No description, website, or topics provided.
Clone or download
Pull request Compare This branch is 365 commits ahead of GeoKnow:master.
Fetching latest commit…
Cannot retrieve the latest commit at this time.
Permalink
Failed to load latest commit information.
docs
src
.gitattributes
.gitignore
README.md
dependency-reduced-pom.xml
pom.xml

README.md

Fagi Command Line


Building from source

The following instructions were tested with git version 1.9.1 and Apache Maven 3.3.3. In order to build the command line version from source, you should first clone the master branch to a preferred location by running:

git clone -b master --single-branch https://github.com/SLIPO-EU/FAGI.git fagi

Then, go the root directory of the project (fagi) and run: mvn clean install

Run Fagi-gis from command line

Go to resources directory and change the config.xml and rules.xml as described below.

Then go to the target directory of the project and run:

java -jar fagi-1.0-SNAPSHOT.jar -spec /path/to/config.xml

How to fill in the config.xml file

Inside the resources directory of the project there is a spec.template.xml file and a config.xml as an example for convenience. The Specification holds general configuration for the fusion process and is filled with text values between an opening and a closing tag. The inputFormat refers to the RDF format of the input dataset and the outputFormat holds the value of the desired output format. The accepted RDF formats are the following:

  • N-Triples (NT)
  • Turtle (TTL)
  • RDF/XML (RDF)
  • RDF/XML (OWL)
  • JSON-LD (JSONLD)
  • RDF/JSON (RJ)
  • TriG (TRIG)
  • N-Quads (NQ)
  • TriX (TRIX)

In order to fill the inputFormat and outputFormat use the values of the corresponding parenthesis.

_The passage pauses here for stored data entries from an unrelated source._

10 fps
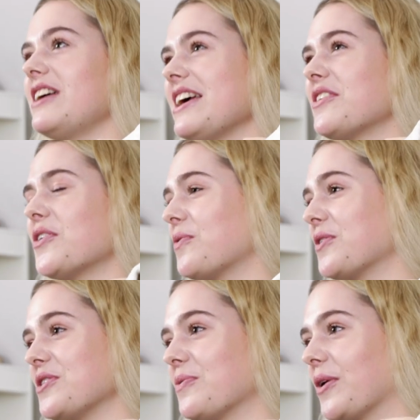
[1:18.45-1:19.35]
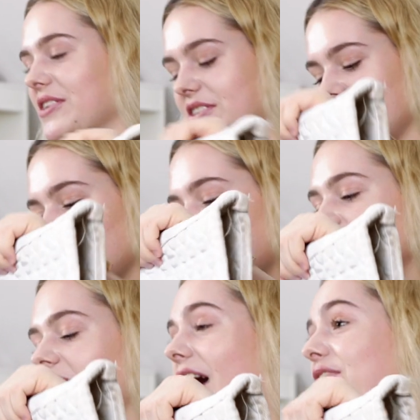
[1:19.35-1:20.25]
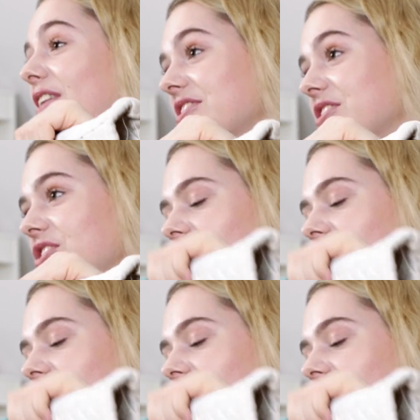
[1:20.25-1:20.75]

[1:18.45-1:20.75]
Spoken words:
really not what you want to have at a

The locale is optional in case a dataset contains entities from regions with different locales, but it is strongly recommended to choose one when possible because it is used on several steps of the normalization process. The available locales are:

  • EN
  • EN-GB
  • EN-US
  • DE
  • DE-DE
  • DE-AT
  • EL

The similarity is also optional and it is used as a part of the custom matching process (default is JaroWinkler). The available values (case-insensitive) are the following:

  • sortedjarowinkler
  • jarowinkler
  • cosine
  • jaro
  • levenshtein
  • 2Gram
  • longestcommonsubsequence

The rules tag expects the absolute path of the "rules.xml" file.

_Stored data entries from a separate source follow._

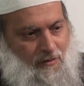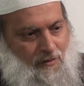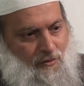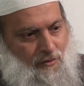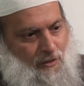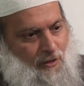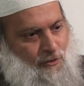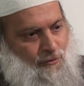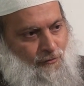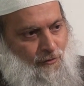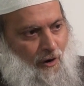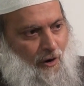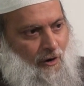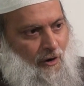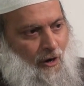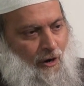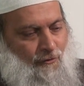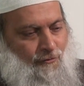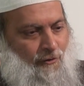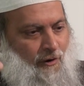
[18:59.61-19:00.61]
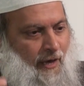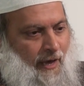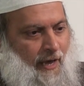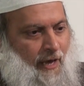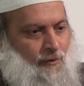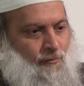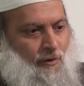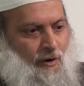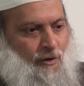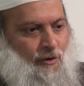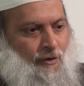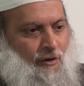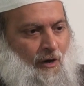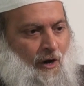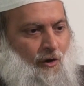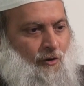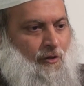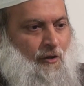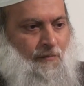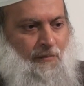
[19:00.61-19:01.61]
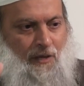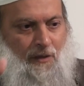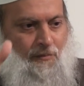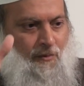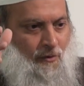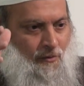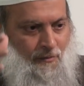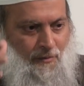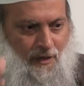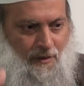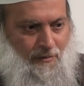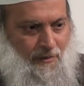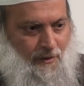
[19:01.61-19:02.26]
to this far off land where you know the peopleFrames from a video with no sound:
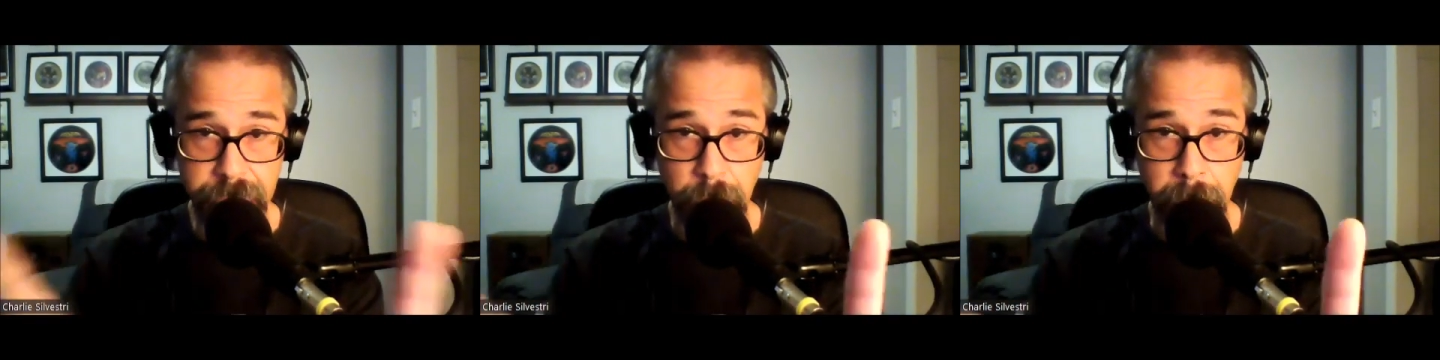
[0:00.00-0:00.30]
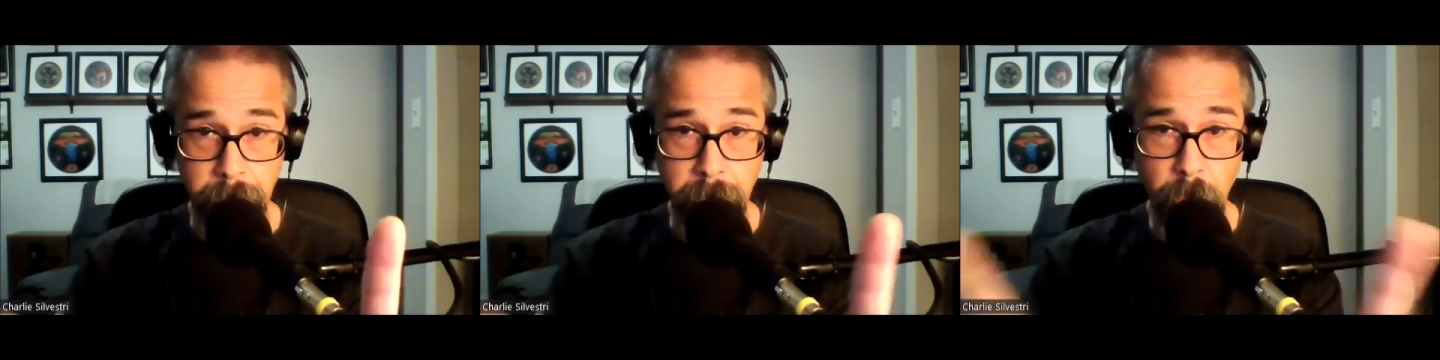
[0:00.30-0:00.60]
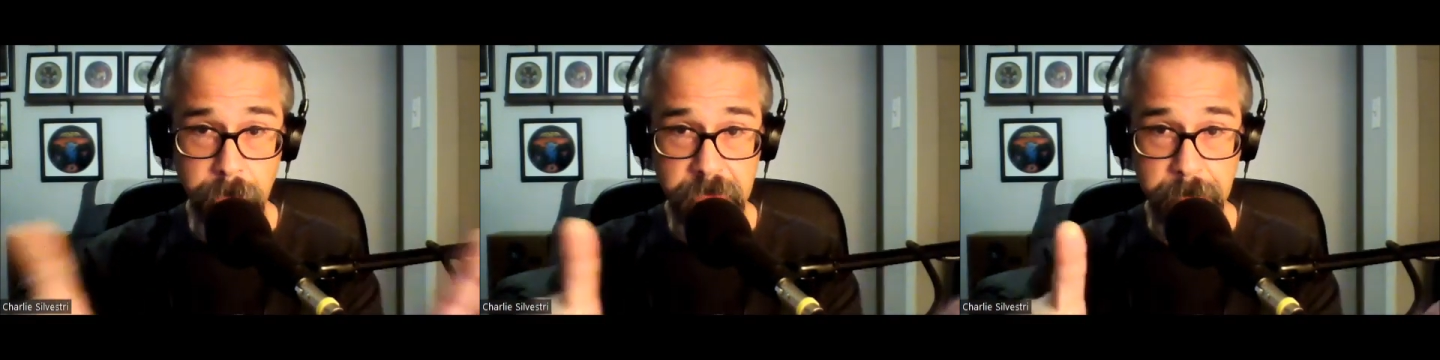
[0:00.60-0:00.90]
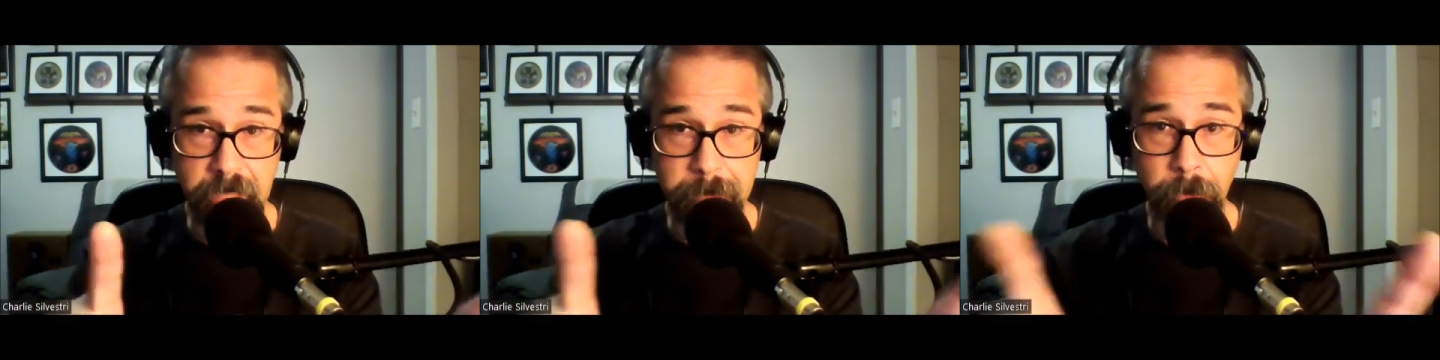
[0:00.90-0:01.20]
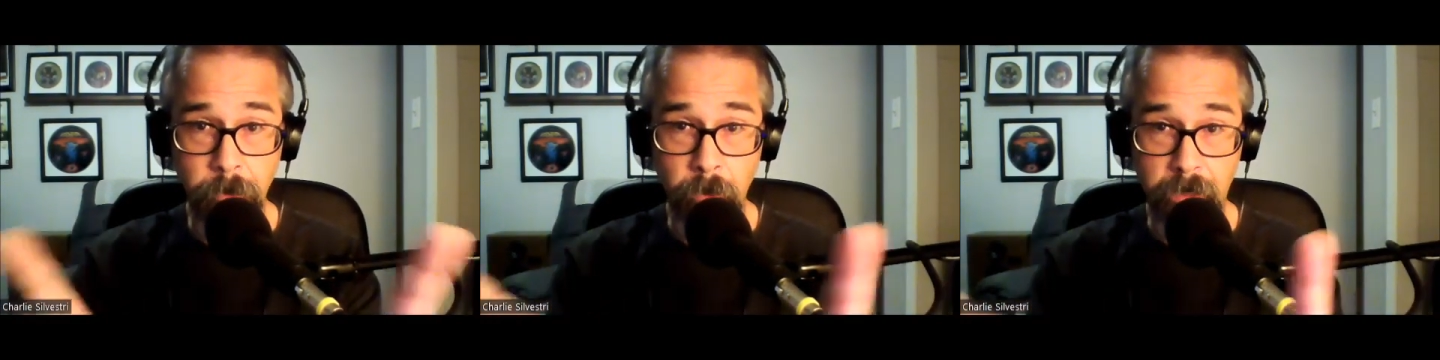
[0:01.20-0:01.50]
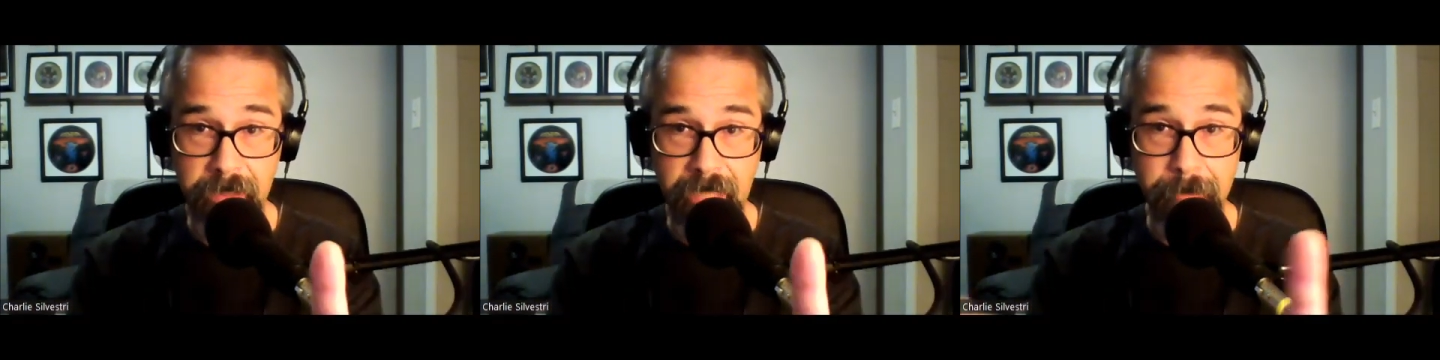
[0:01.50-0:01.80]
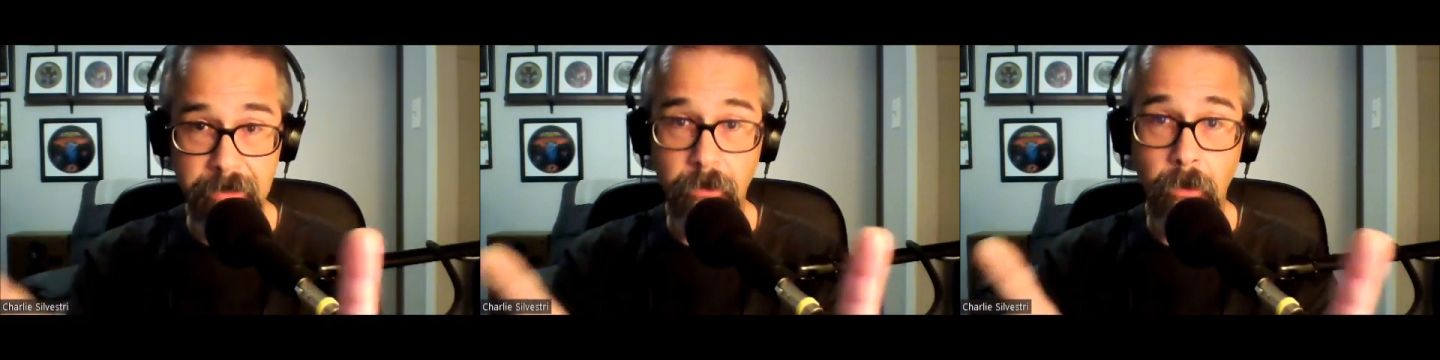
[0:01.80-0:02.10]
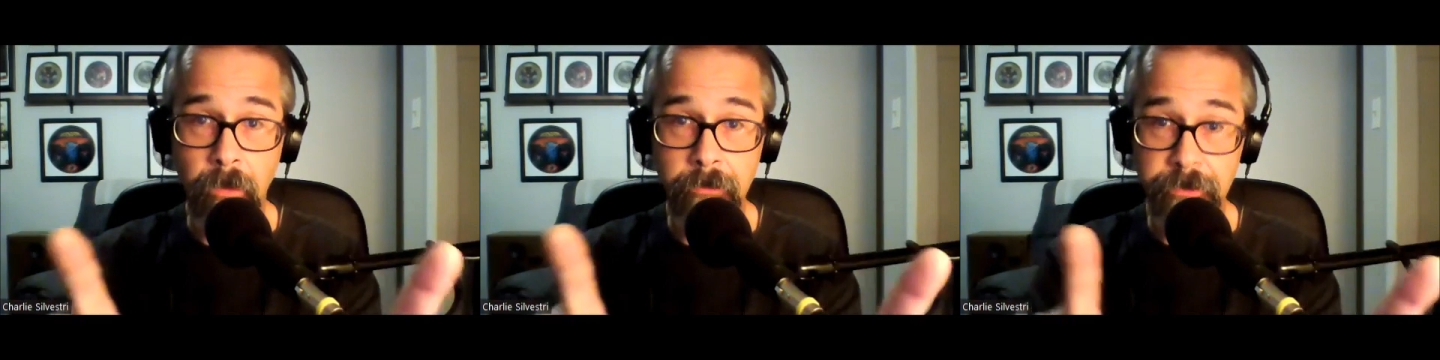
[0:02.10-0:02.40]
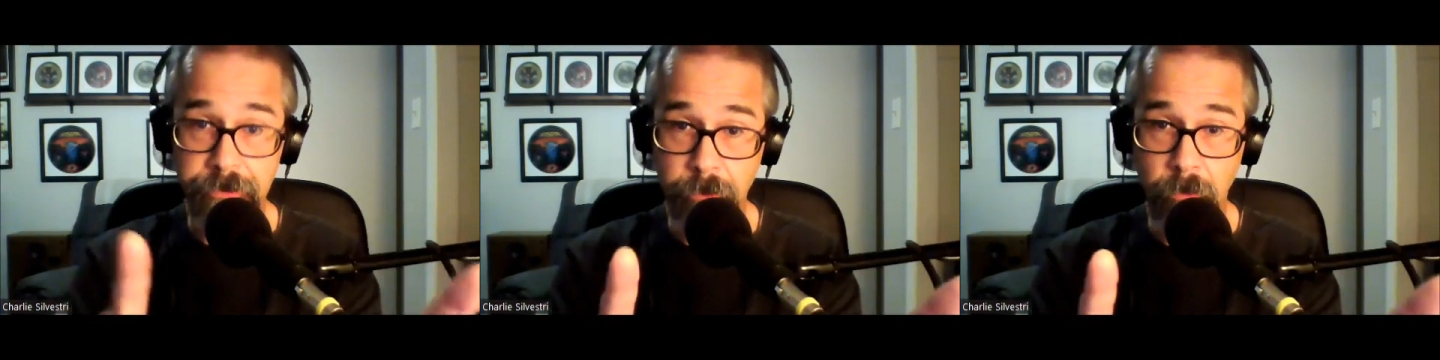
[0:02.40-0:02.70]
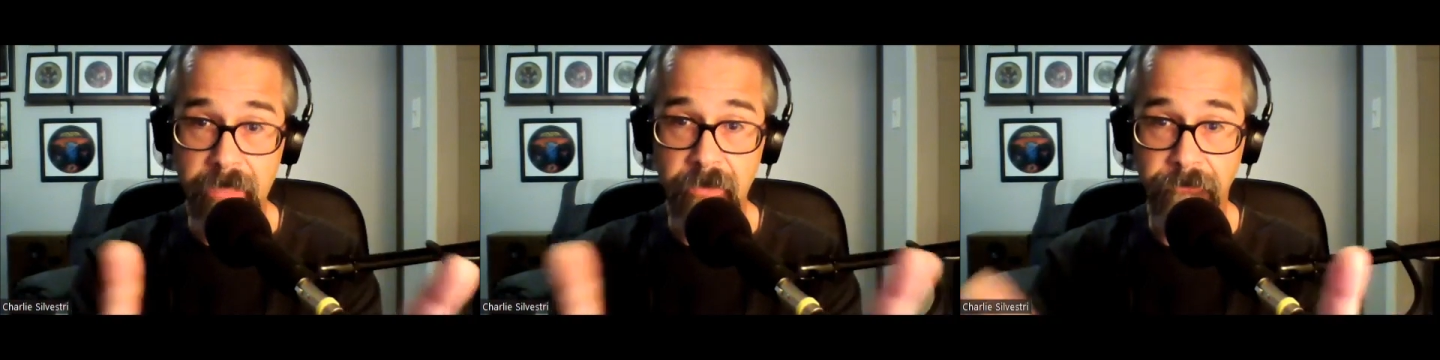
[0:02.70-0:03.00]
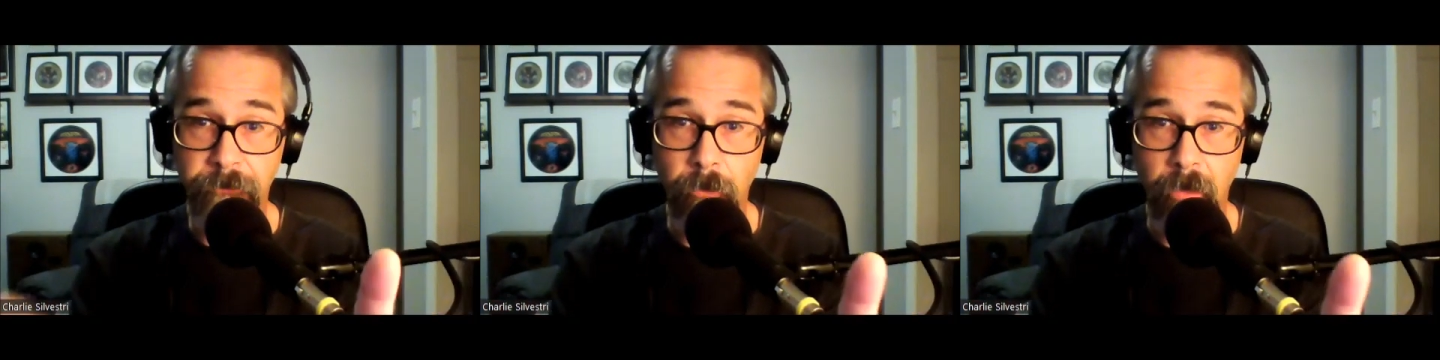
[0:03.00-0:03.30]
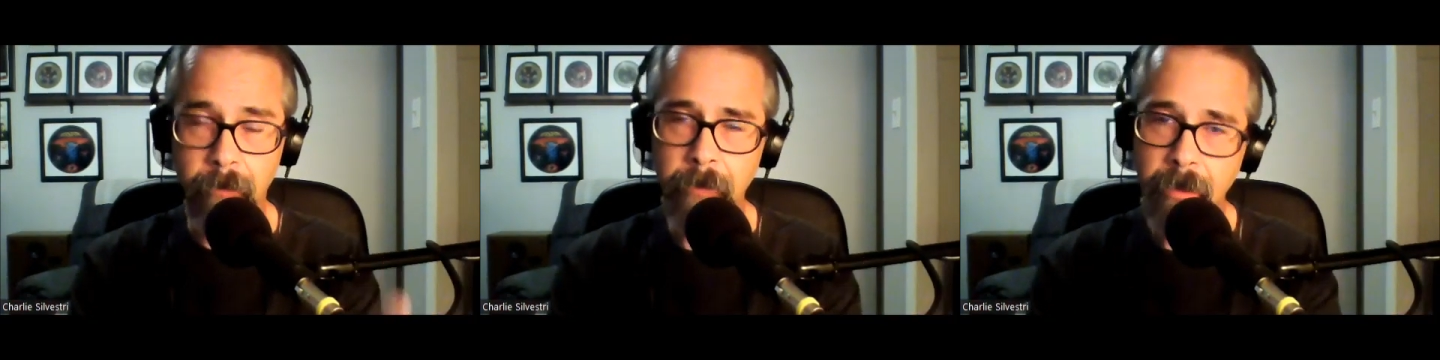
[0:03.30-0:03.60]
to most people who are clapping on the 2 and the 4.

The left, right, and links tags refer to the source datasets. Each of these XML tags contain additional tags that describe each of the datasets.

Specifically:

id: An ID to identify the dataset.

file: The filepath of the dataset. For the target (output) dataset.

endpoint: Optional tag. Instead of using files, add a SPARQL endpoint and leave the file tag empty.

categories: This is again optional. It is used to extract statistics about the categories of the entities. If you want to use this feature you should provide a file in N-Triples format that contains the categorization.

date: Optional tag. Denotes which dataset is the most recent. Format expected: yyyy-MM-dd

Furthermore, the target tag refers to the target/output dataset and contains the following configuration tags:

mode: Specify the fused dataset mode. The supported modes are shown in the table below.

outputDir: This is the directory path under which all produced files will be written. The results should be one or two files with the fused datasets (based on selected fusion mode described below), and one file containing statistics about the datasets and the fusion process.

fused: Optional tag. Specifies the output filepath of the fused dataset (based on fusion mode). If no value is specified the default name will be "fused.nt" under the output directory defined above.

remaining: Optional tag. Specifies the output filepath of the non-fused dataset (based on fusion mode). If no value is specified the default name will be "remaining.nt" under the output directory defined above.

ambiguous: Optional tag. Specifies the output filepath of the dataset containing ambiguous linked entities. If no value is specified the default name will be "ambiguous.nt" under the output directory defined above.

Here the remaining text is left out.